Période de rentrée littéraire oblige, les libraires ont reçu une avalanche de romans. Parmi les centaines de nouveaux titres, ils ont extrait leurs pépites. Cette semaine, Christophe Daniel de la librairie "La 25e heure" à Paris, et Anna Schulmann, de la librairie "L'écriture" à Vaucresson, dans les Hauts-de-Seine, ont dévoilé leurs choix, dans La voix est livre, animée par Nicolas Carreau, le samedi de 15 heures à 16 heures.
Un astronaute en Bohême, de Jaroslav Kalfar chez Calmann-Levi
"C'est un premier roman écrit à 25 ans. On est en 2018, un astronaute tchèque est envoyé dans l'espace. Il vient de se faire quitter par sa femme. Ça commence comme une comédie mais c'est en fait bouleversant. Ces longs mois de quasi solitude vont être propices à revisiter son enfance, sa jeunesse, avec l'ombre de son père qui plane là-dessus, puisque son père faisait partie de la police secrète du parti jusqu'à la révolution de velours en 1989 à Prague. C'est magnifique, délicat, très fort. Ce sont les souvenirs vraiment bouleversants d'un enfant, d'un jeune homme. C'est un voyage : on quitte la Terre mais pour aller au profond de l'histoire intime d'un homme et de son pays." (Anna Schulmann).
Cox ou la course du temps, de Christoph Ransmayr chez Albin Michel
"On est dans la Chine du XVIIIe siècle où règne l'empereur Quianlong sur une cour qui s'empresse de satisfaire ses moindres caprices. Cet empereur a une passion : les horloges, les pendules les plus sophistiquées, les automates. C'est un livre autour du temps, et le temps ici, c'est autant tous ces sujets qui lui obéissent au doigt et à l’œil et le temps qui lui résiste. Il va alors faire appel à Alistair Cox, un spécialiste qui vit en Angleterre. Il le fait venir à la cour de Pékin pour le charger de construire une horloge improbable qui pourrait mesurer le ressenti du temps pour chacun, que l'on soit un condamné à mort vivant ses dernières heures, un enfant avec l'avenir devant lui ou des amants - bref, le temps relatif. Tout oppose les deux hommes, leur statut, leur culture, leur histoire, mais ils se rejoignent dans cette obsession du temps.
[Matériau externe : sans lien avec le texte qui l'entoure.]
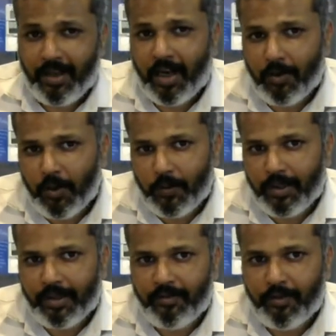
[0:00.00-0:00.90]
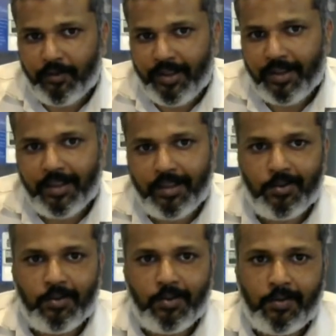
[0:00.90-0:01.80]
However, if you feel that
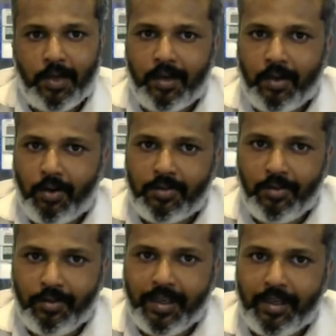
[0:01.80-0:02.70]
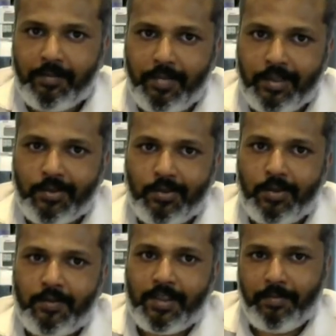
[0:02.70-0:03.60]
you are also looking at B schools
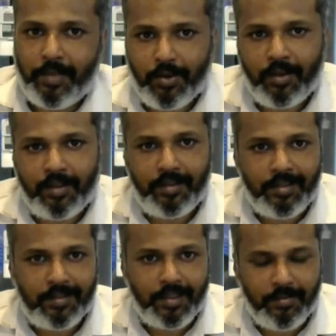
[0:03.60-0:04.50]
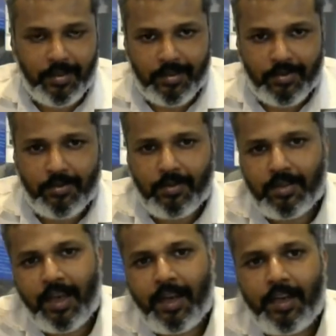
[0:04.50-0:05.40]
which are beyond these three B schools
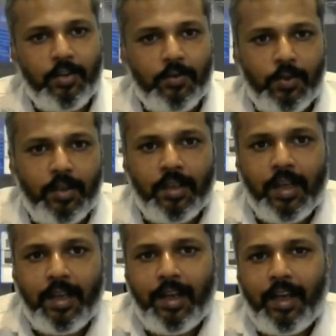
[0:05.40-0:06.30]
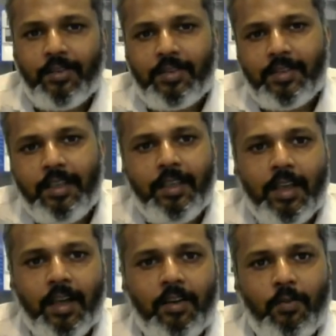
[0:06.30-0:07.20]
and you would like to see
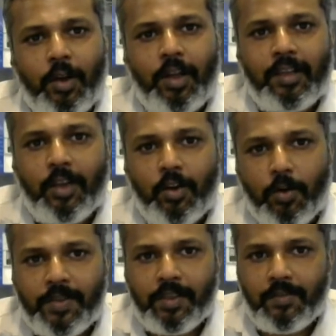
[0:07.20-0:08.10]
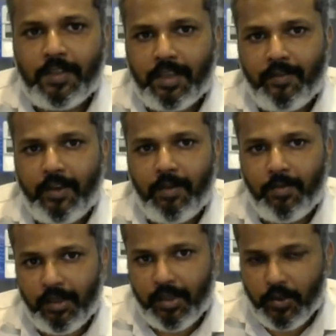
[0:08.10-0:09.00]
what are your options which are
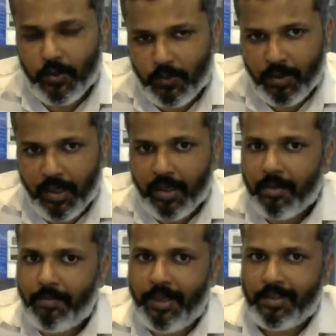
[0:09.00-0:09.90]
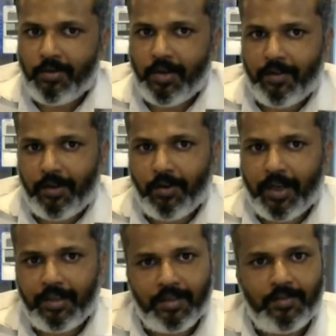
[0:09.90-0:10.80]
available to you, please do have a look
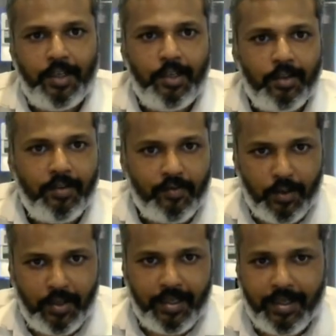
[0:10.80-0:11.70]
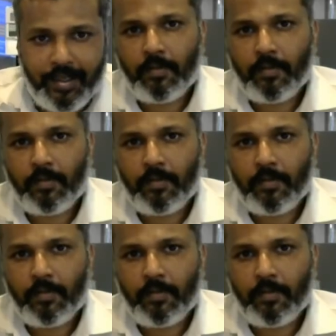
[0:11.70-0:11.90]
at this video in full detail.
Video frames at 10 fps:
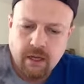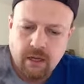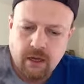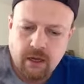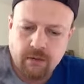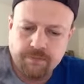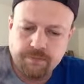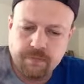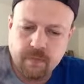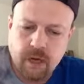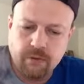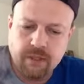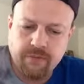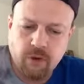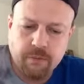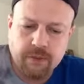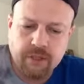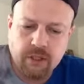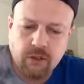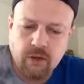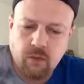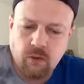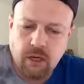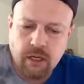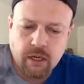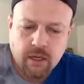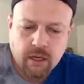I was even hoping to see you at work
C'est un livre d'une écriture somptueuse, aussi bien pour l'histoire que pour le style. Il faut rendre hommage au traducteur, Bernard Kreiss. C'est à la foi un récit initiatique, un conte philosophique et un roman historique. Quelles que soient les attentes, on y trouve du plaisir." (Christophe Daniel).
Jusqu'à la bête, de Timothée Demeillers aux éditions Asphalte
"C'est l'histoire d'Erwan qui travaille dans un abattoir dans la banlieue d'Angers. Tous les jours, il retrouve un froid, une odeur et un bruit qui sont terribles, le bruit des crochets auxquels sont attachés les carcasses qui se baladent sur les rails. Il est dans cette routine assez déshumanisante quand le temps d'un été, Laetitia arrive pour travailler, faire des brochettes, etc. Erwan se sent de nouveau humain.
Car au début du livre, Erwan est en prison à cause de "l'événement". Cet événement, on ne sait pas ce que c'est. On va le découvrir tout au long du roman. C'est un livre qu'on ne lâche pas parce qu'on a envie de savoir quel est cet événement, mais surtout, on est envoûté par la langue et par les bruits qu'on perçoit, ces "clacs" de la chaîne. C'est glaçant et en même temps, on se laisse embarquer. C'est aussi très juste sur une réalité sociale sur la France d'aujourd'hui, sans concession et sans aucun faux pas." (Anna Schulmann).